The additional federal funding for the Federal Reserve lending programs from the Congress did not come without some strings. The federal stimulus legislation produced program rules that must be following and made the following program funding and policy restrictions:
⦁ Provides $500 B to Treasury’s Exchange Stabilization Fund to provide loans, loan guarantees, and other investments, distributed as follows:
⦁ Direct lending, including:
⦁ $25 B for passenger air carriers, eligible businesses that are certified under part 145 of title 15, Code of Federal Regulations, and approved to perform inspection, repair, replace, or overhaul services, and ticket agents;
⦁ $4 B for cargo air carriers; and
⦁ $17 B for businesses important to maintaining national security.
⦁ $454 B, as well as any amounts available but not used for direct lending, for loans, loan guarantees, and investments in support of the Federal Reserve’s lending facilities to eligible businesses, states, and municipalities.

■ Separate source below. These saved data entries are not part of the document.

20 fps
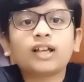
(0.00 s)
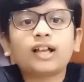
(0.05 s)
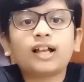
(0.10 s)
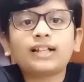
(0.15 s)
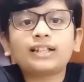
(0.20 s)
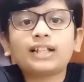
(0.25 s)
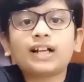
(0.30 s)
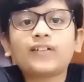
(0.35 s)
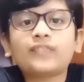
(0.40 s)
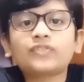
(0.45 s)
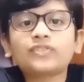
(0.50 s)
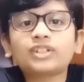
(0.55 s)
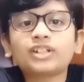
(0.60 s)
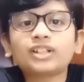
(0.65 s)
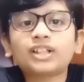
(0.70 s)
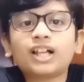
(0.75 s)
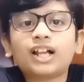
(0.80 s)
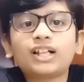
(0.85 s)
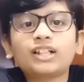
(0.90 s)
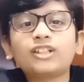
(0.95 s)
And
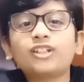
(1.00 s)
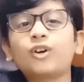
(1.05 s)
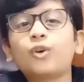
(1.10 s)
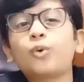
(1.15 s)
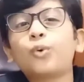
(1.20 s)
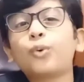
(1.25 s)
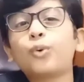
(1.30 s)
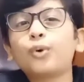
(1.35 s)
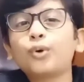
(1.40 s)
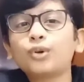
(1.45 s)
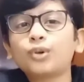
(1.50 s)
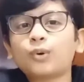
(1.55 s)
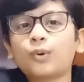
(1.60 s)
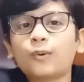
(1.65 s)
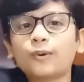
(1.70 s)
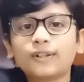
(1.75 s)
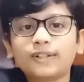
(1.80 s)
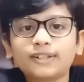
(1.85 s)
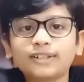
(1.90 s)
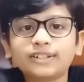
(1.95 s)
after that, the whole
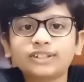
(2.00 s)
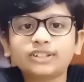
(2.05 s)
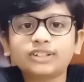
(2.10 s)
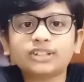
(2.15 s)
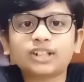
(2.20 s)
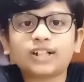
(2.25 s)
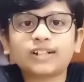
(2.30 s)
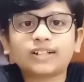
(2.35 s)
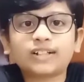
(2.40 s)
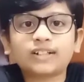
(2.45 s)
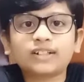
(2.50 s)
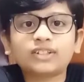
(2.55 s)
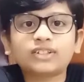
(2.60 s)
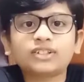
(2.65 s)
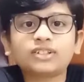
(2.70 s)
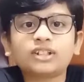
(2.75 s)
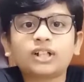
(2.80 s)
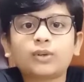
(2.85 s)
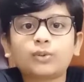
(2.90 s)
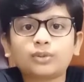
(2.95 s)
audience started
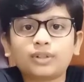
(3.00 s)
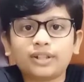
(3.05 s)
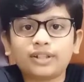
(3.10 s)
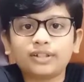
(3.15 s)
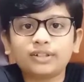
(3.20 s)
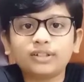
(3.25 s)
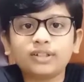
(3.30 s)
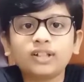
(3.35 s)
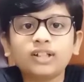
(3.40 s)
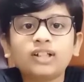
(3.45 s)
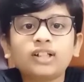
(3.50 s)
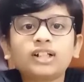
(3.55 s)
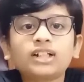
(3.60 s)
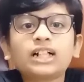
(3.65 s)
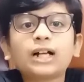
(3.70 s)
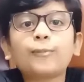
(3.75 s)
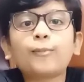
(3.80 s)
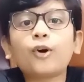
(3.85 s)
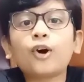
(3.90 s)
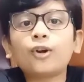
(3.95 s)
shouting,
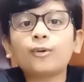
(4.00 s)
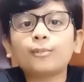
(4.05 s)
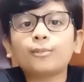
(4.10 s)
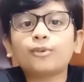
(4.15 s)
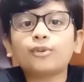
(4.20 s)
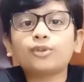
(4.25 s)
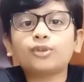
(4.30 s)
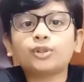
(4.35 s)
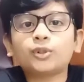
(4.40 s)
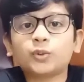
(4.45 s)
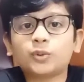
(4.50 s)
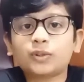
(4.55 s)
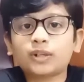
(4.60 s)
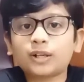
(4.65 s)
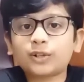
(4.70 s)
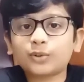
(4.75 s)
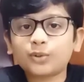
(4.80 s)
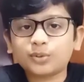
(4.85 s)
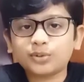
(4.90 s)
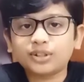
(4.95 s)
"Come on Bruce, you
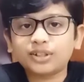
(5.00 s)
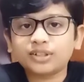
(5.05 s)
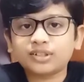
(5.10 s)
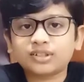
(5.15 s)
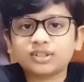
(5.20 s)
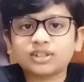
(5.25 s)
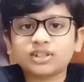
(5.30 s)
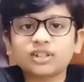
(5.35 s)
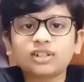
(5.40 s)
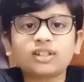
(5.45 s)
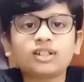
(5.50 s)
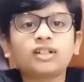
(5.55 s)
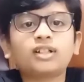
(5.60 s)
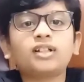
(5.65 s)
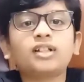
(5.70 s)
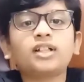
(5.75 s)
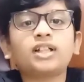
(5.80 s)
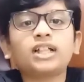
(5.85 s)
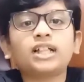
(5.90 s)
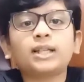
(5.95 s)
can do this."
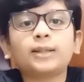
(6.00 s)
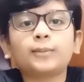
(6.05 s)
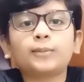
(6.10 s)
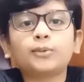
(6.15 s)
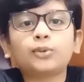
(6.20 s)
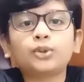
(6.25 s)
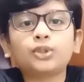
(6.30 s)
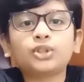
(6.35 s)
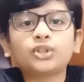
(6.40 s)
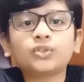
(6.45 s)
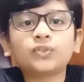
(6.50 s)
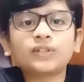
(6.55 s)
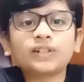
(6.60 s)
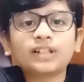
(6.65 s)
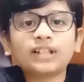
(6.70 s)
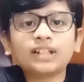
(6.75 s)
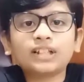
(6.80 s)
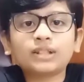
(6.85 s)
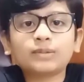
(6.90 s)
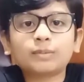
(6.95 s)
Bruce
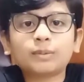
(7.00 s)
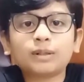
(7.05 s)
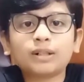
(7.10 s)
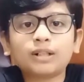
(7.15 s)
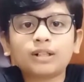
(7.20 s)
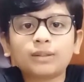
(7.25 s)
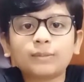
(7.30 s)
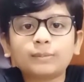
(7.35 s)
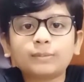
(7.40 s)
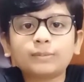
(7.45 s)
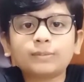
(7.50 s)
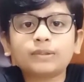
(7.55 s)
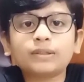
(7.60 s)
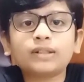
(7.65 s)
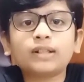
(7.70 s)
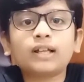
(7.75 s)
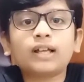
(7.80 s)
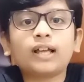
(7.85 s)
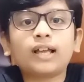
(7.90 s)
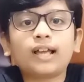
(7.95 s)
quickly sped up
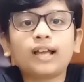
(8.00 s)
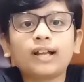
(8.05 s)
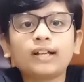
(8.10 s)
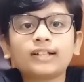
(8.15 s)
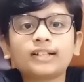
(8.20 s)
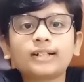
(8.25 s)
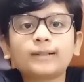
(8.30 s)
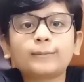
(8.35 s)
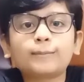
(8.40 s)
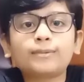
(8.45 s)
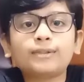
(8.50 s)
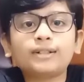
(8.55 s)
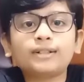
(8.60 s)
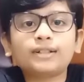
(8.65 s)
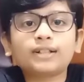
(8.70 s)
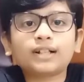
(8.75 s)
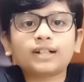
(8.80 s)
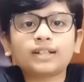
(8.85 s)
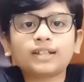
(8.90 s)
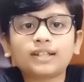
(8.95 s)
and
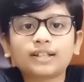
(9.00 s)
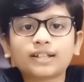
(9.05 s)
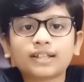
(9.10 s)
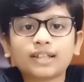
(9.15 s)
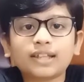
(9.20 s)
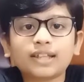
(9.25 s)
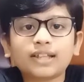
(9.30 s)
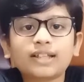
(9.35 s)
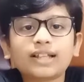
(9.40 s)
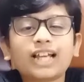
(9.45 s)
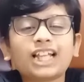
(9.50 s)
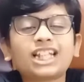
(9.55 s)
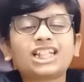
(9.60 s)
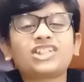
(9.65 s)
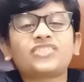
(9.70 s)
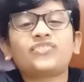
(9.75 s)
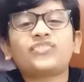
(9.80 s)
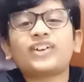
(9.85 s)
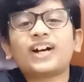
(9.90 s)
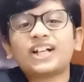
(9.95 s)
completed the cake
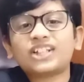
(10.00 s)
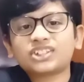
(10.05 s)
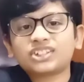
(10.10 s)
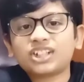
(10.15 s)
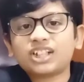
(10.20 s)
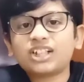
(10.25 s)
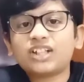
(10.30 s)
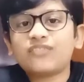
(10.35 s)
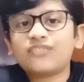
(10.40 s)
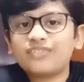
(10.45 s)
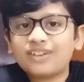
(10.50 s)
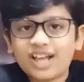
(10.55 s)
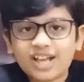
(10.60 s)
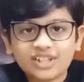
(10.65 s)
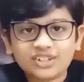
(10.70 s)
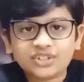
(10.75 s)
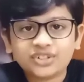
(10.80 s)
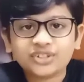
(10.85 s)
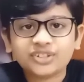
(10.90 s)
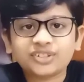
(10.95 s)
as fast as a
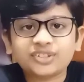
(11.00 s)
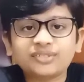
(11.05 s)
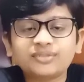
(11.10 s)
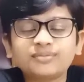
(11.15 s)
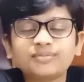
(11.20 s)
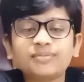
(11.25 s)
flash.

⦁ All direct lending must meet the following criteria:
⦁ Alternative financing is not reasonably available to the business;
⦁ The loan is sufficiently secured or made at an interest rate that reflects the risk of the loan and, if possible, not less than an interest rate based on market conditions for comparable obligations before the coronavirus outbreak;
⦁ The duration of the loan shall be as short as possible and shall not exceed 5 years;
⦁ Borrowers and their affiliates cannot engage in stock buybacks, unless contractually obligated, or pay dividends until the loan is no longer outstanding or one year after the date of the loan;
⦁ Borrowers must, until September 30, 2020, maintain its employment levels as of March 24, 2020, to the extent practicable, and retain no less than 90 percent of its employees as of that date;
⦁ A borrower must certify that it is a U.S.-domiciled business and its employees are predominantly located in the U.S.;
⦁ The loan cannot be forgiven; and
⦁ In the case of borrowers critical to national security, their operations are jeopardized by losses related to the coronavirus pandemic.
⦁ Any lending through a 13(3) facility established by the Federal Reserve under this Section must be broad-based, with verification that each participant is not insolvent and is unable to obtain adequate financing elsewhere.
⦁ Loan forgiveness is not permissible in any such credit facility.
⦁ Treasury will endeavor to implement a special 13(3) facility through the Federal Reserve targeted specifically at nonprofit organizations and businesses between 500 and 10,000 employees, subject to additional loan criteria and obligations on the recipient, such as:
⦁ The funds received must be used to retain at least 90 percent of the recipient’s workforce, with full compensation and benefits, through September 30, 2020;
⦁ The recipient will not outsource or offshore jobs for the term of the loan plus an additional two years;
⦁ The recipient will not abrogate existing collective bargaining agreements for the term of the loan plus an additional two years; and
⦁ The recipient must remain neutral in any union organizing effort for the term of the loan.
⦁ Prohibits recipients of any direct lending authorized by this Title from increasing the compensation of any officer or employee whose total compensation exceeds $425,000, or from offering such employees severance pay or other benefits upon termination of employment which exceeds twice the maximum total annual compensation received by that employee, until one year after the loan is no longer outstanding.
⦁ Officers or employees making over $3 M last year would also be prohibited from earning more than $3 M plus fifty percent of the amount their compensation last year exceeded $3 M.

COVID 19 is pushing traditionally conservative institutions to take radical steps. The Federal Reserve loan programs are just one of those steps the federal government is taking to address the COVID 19 driven economic slowdown.